Destiny Watford Fights Air Pollution, Wins Goldman Environmental Prize
It’s easy to get discouraged by the obstacles looming on the environmental landscape. However, the annual Goldman Environmental Prize recipients remind us of the power of the individual to make a difference. (Tragically, the 2015 winner from Honduras, Berta Cáceres, was assassinated in March).
This year, the North American taking home the award was Destiny Watford. At 20-years-old, she is third youngest person to receive the Goldman honor.
Watford, at 17, rallied her student peers and community to push back against — and ultimately stymie — the plans of the Energy Answers International company. They were coordinating to build the largest incinerator in the country in Watford’s home neighborhood of Curtis Bay, South Baltimore.
The residents of Curtis Bay have been subjected to a density of toxic sitings for decades. A report released in 2012 by the Environmental Integrity Project documented that from the years 2005 – 2009, the “Curtis Bay zip code was among the top ten zip codes in the country for the highest quantity of toxic air pollutants released by stationary (non-mobile) facilities.” The area is riddled with industrial plants including those that have processed sewage treatment, medical waste, and fertilizers. Coal piers and billowing smokestacks look down ominously on the local playground and neat row houses. Asthma rates are excessively elevated, and incidences of lung cancer and respiratory disease are high.
A performance of Ibsen’s play, An Enemy of the People, which deals with the theme of truth-telling in the public square, sparked Watford. She connected the dots between the health needs of her community and the agenda of those behind the incinerator project.

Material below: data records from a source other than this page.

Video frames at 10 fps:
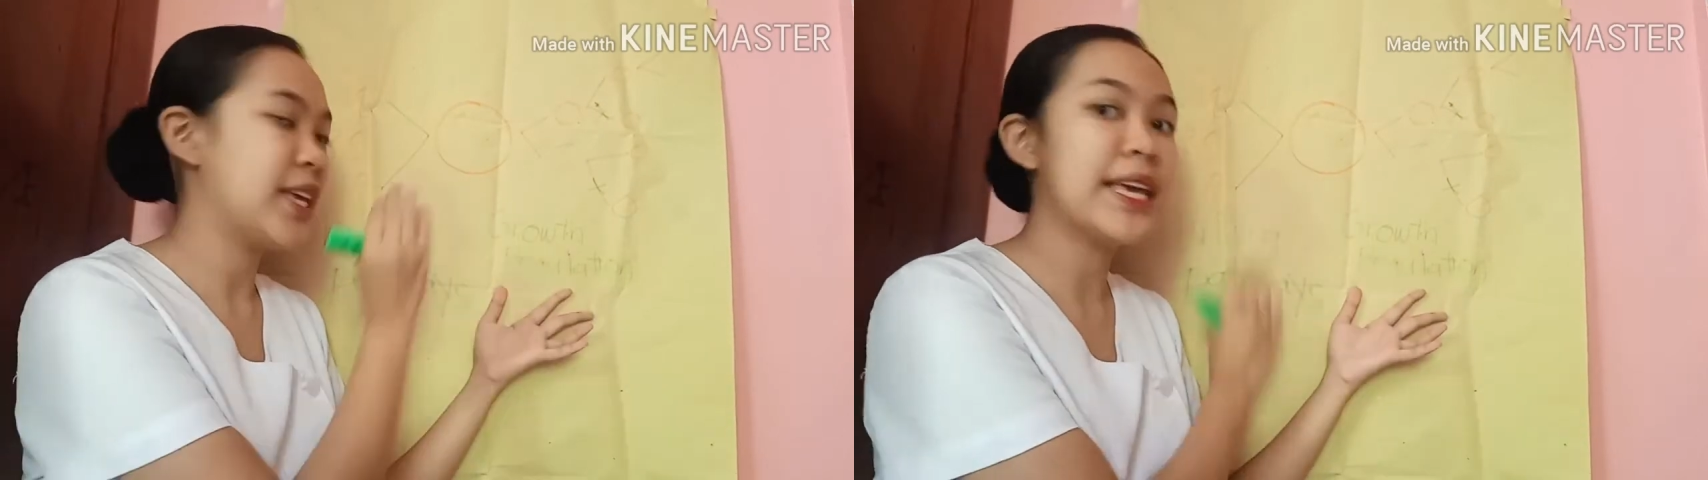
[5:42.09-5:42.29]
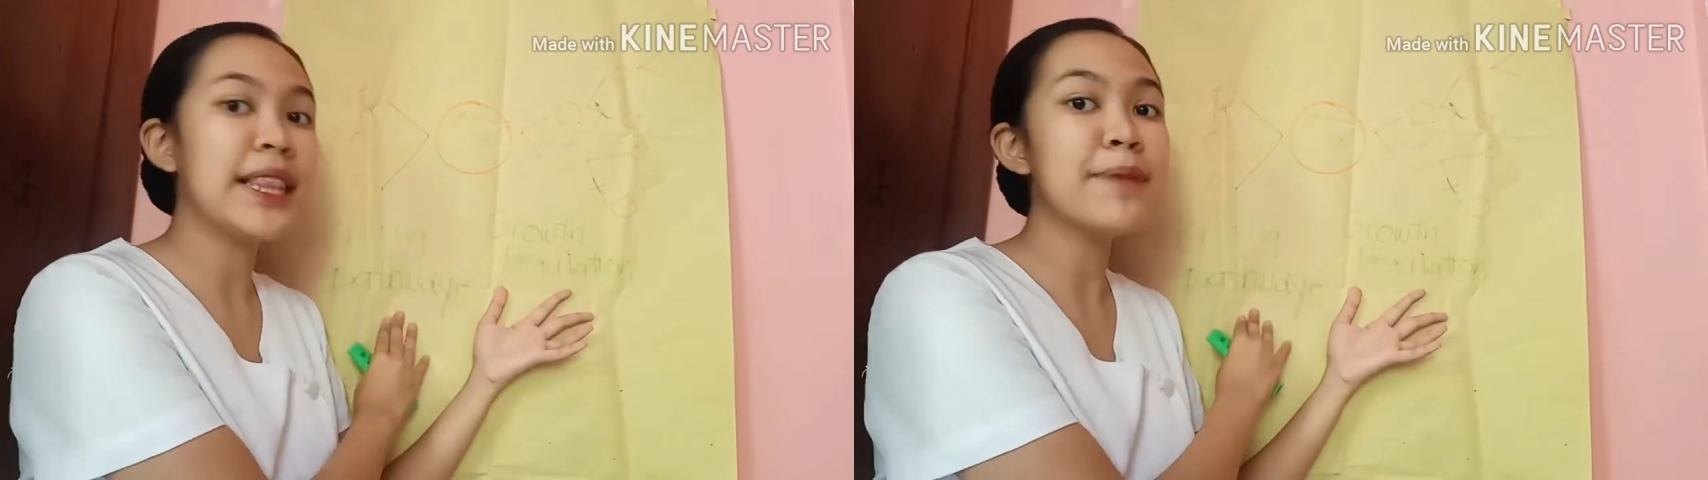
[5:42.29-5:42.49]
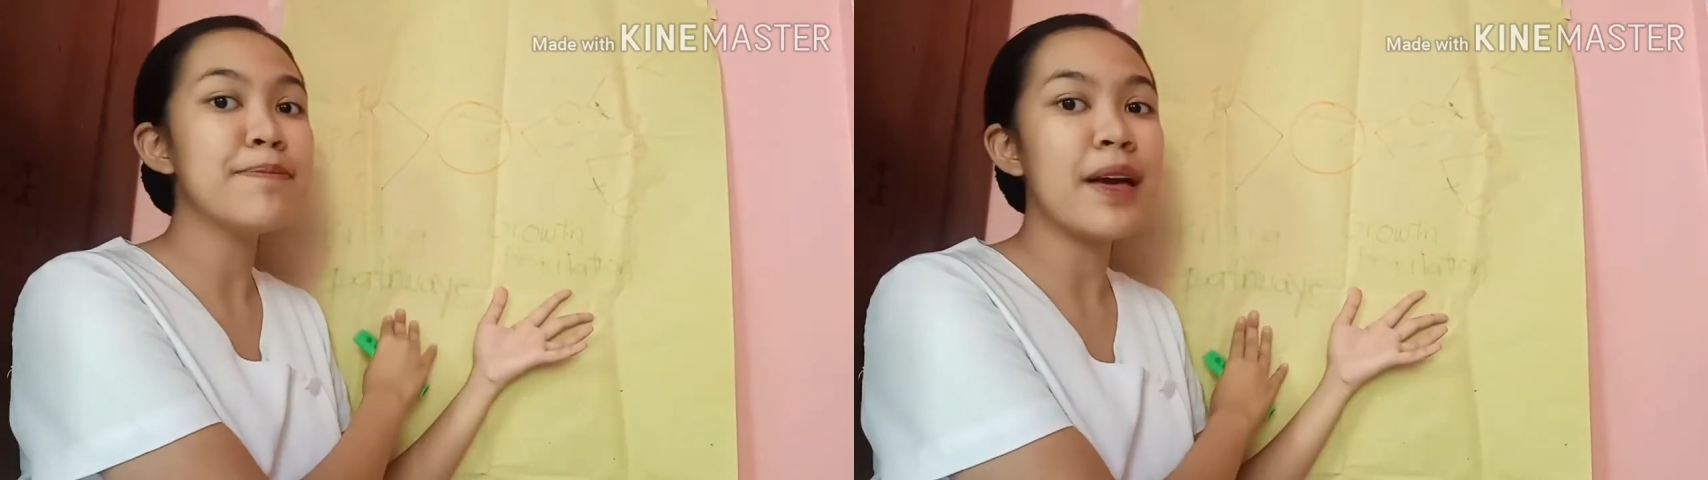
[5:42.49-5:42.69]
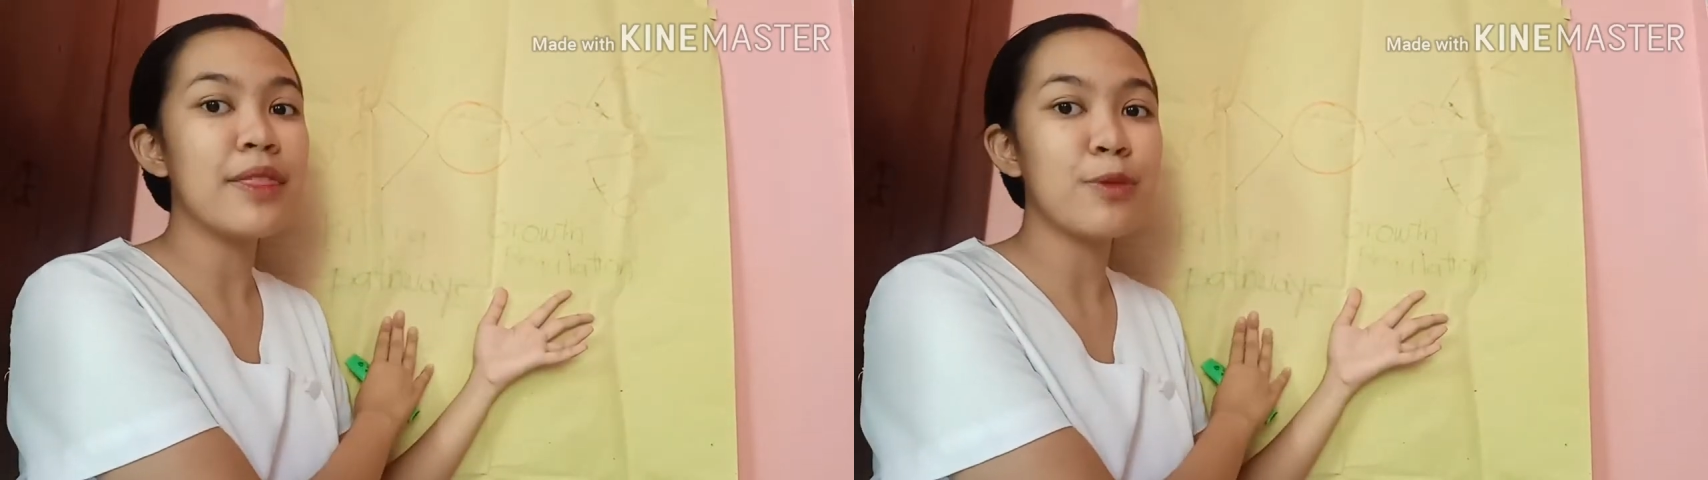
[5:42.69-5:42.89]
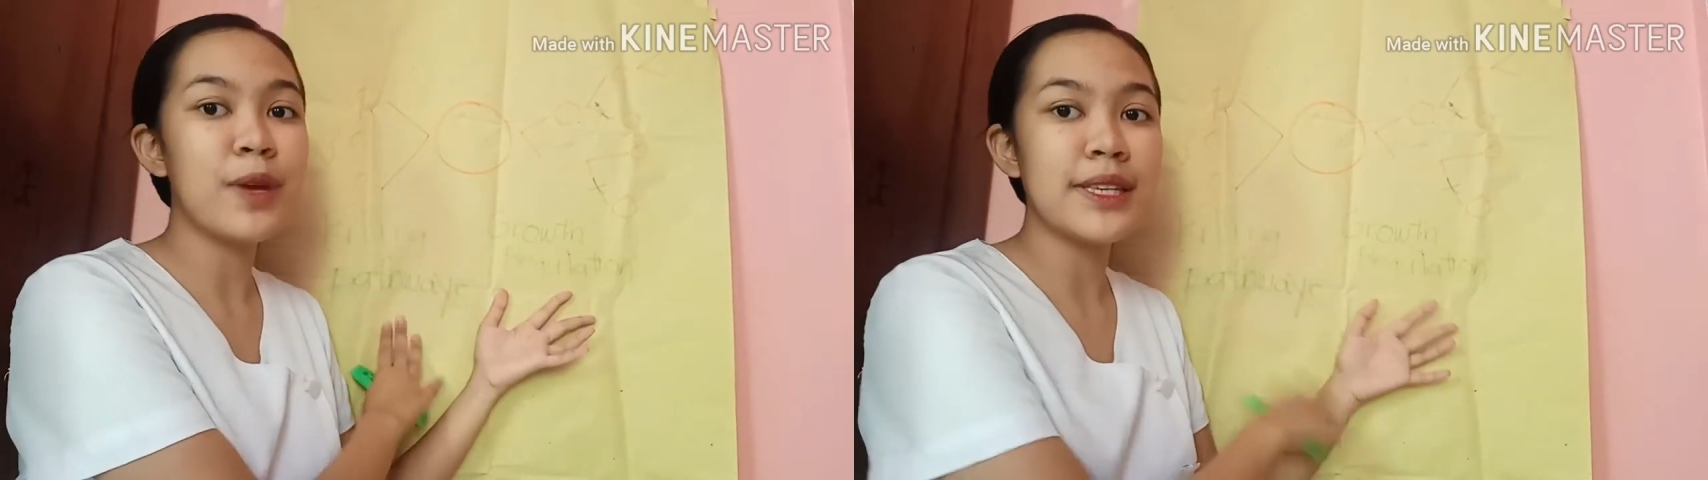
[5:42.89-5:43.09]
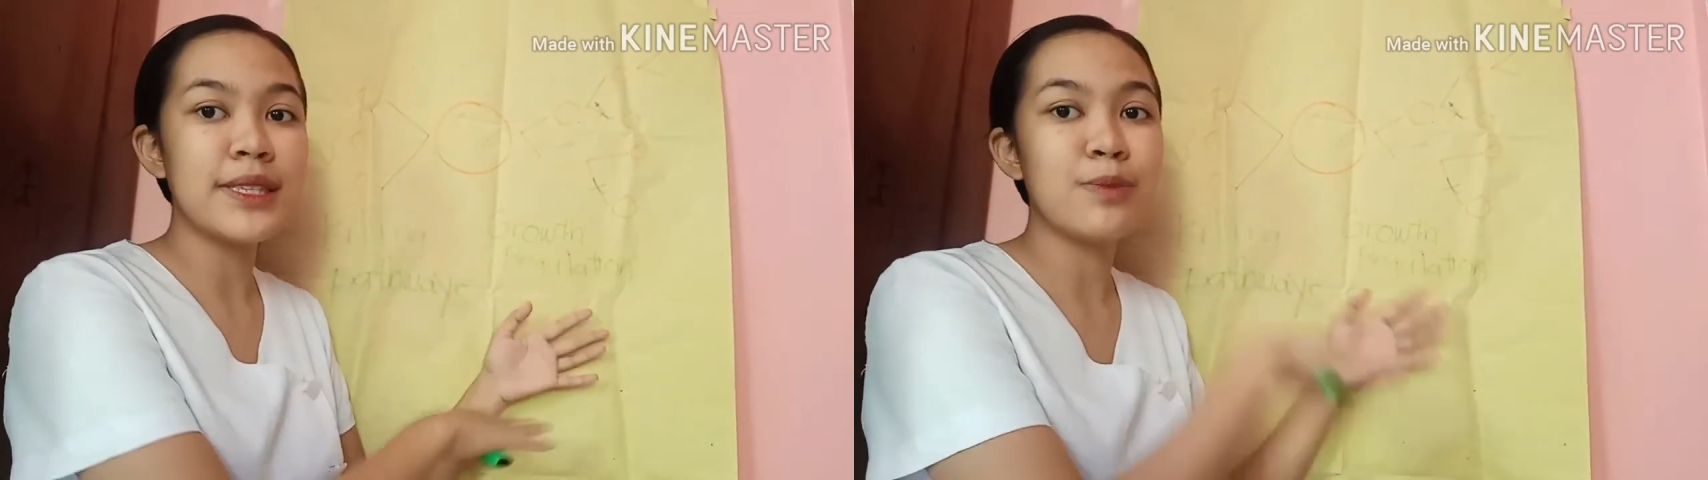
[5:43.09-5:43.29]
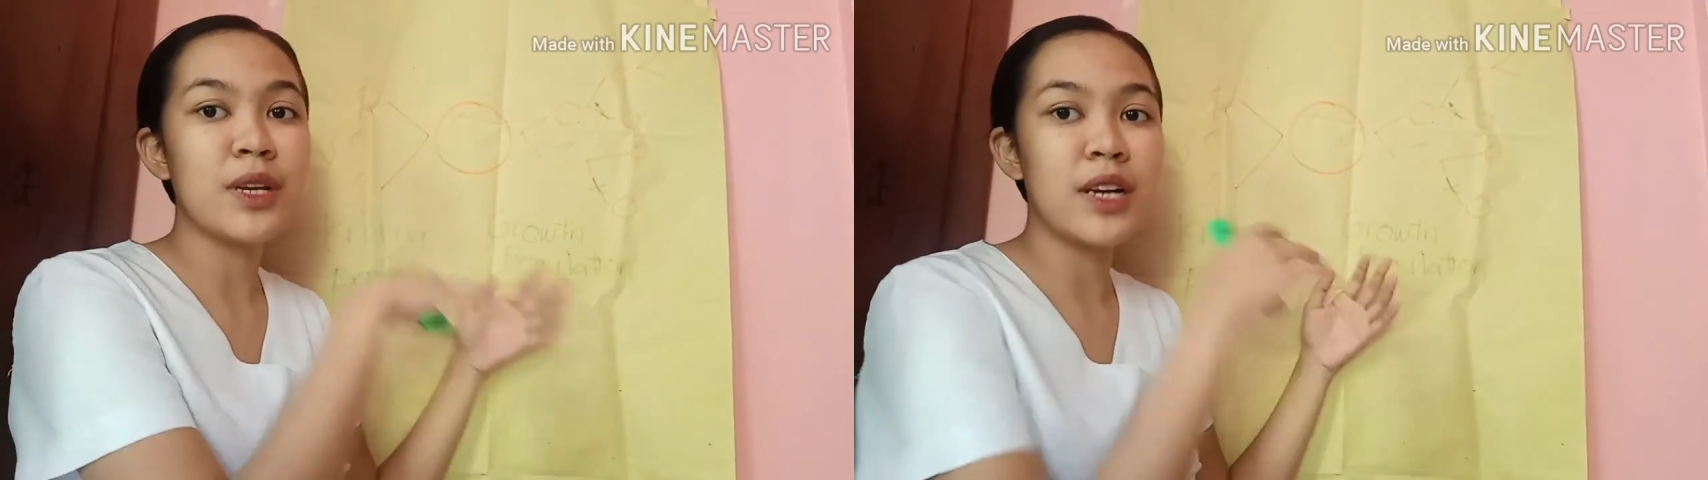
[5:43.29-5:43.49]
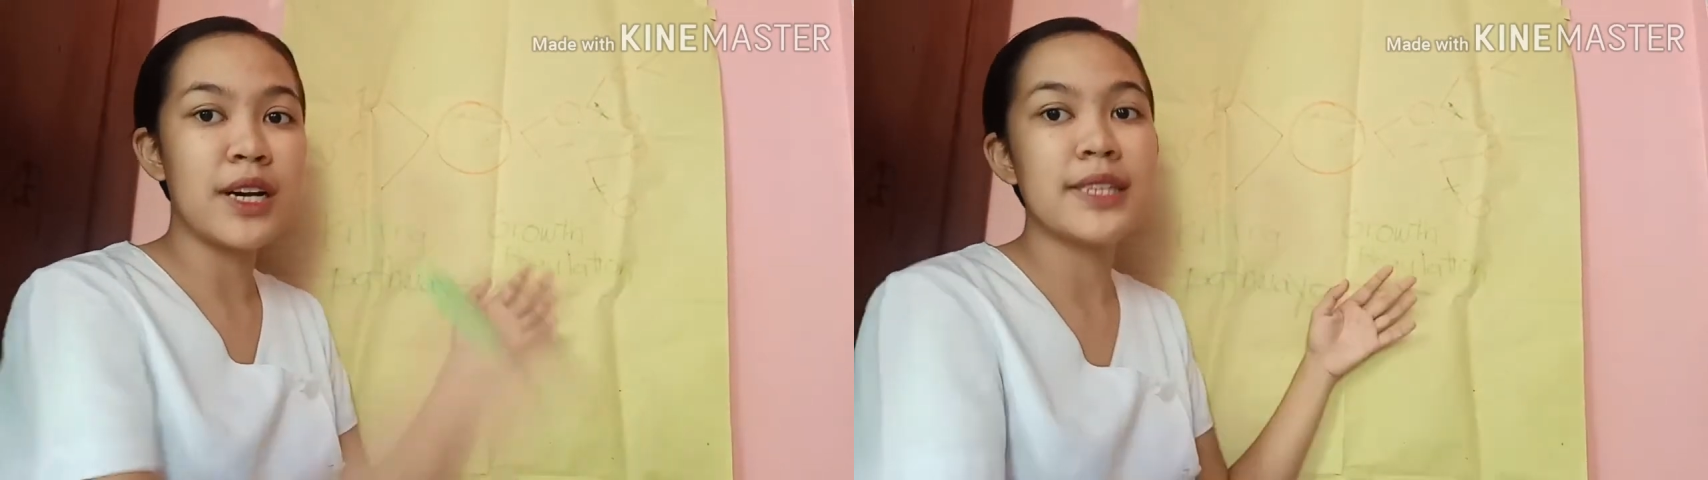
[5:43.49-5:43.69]
killing pathways
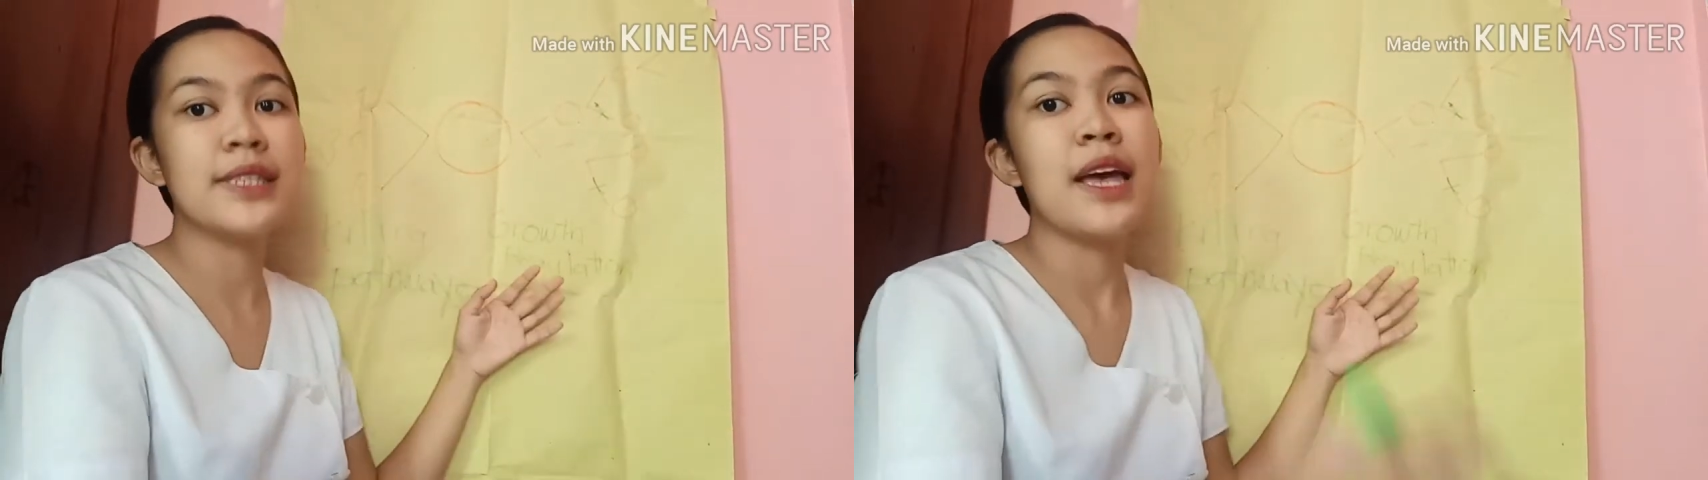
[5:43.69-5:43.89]
because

United Workers, a human rights group established in Baltimore in 2002 to focus on the concerns of low-wage workers, became the umbrella organization for Free Your Voice — a student group co-founded by Watford. Together, they are fighting for social and environmental justice, equity, and accountability.
Going from house to house, engaging people through direct outreach, Watford and her activist colleagues sought to discuss the incinerator situation and its potential impact. Many older dwellers, who had watched one industry after another add to the local pollution, felt resigned to the situation.
Clear on the problem at hand, Watford stated clearly, “Our system is failing us.” Armed with the facts about the negatives the incinerator would bring to Curtis Bay — including yearly emissions of 240 pounds of mercury and 4,000 pounds of lead released into the air, Watford spearheaded marches, arranged for presentations in front of the Baltimore County Public School board (including a rap performance), city government agencies, and local businesses that had agreed to buy electrical energy from Energy Answers International. The objective was to have entities cancel their contracts and divest from the undertaking.
“We want positive alternatives in our community,” emphasized Watson. The prospect of young children being impaired by cognitive development due to toxins, and others suffering from a range of cardiovascular diseases, was a motivating impetus.
The Maryland Department of the Environment has since pulled the permit that Energy Answers International had secured. It turned out that they were out of compliance with the state rule that demanded construction on a project had to begin during the eighteen months before the air quality permit expired.
Watford is now a student at Towson University. She pronounced to the audience during her acceptance speech, “It isn’t the fate of our community — or our planet — to be a dumping ground.”
Calling for a mobilization of the grassroots with the impassioned declaration, “We have to take the lead,” Watford told the crowd to thunderous applause, “This is a matter of survival. All life is sacred.”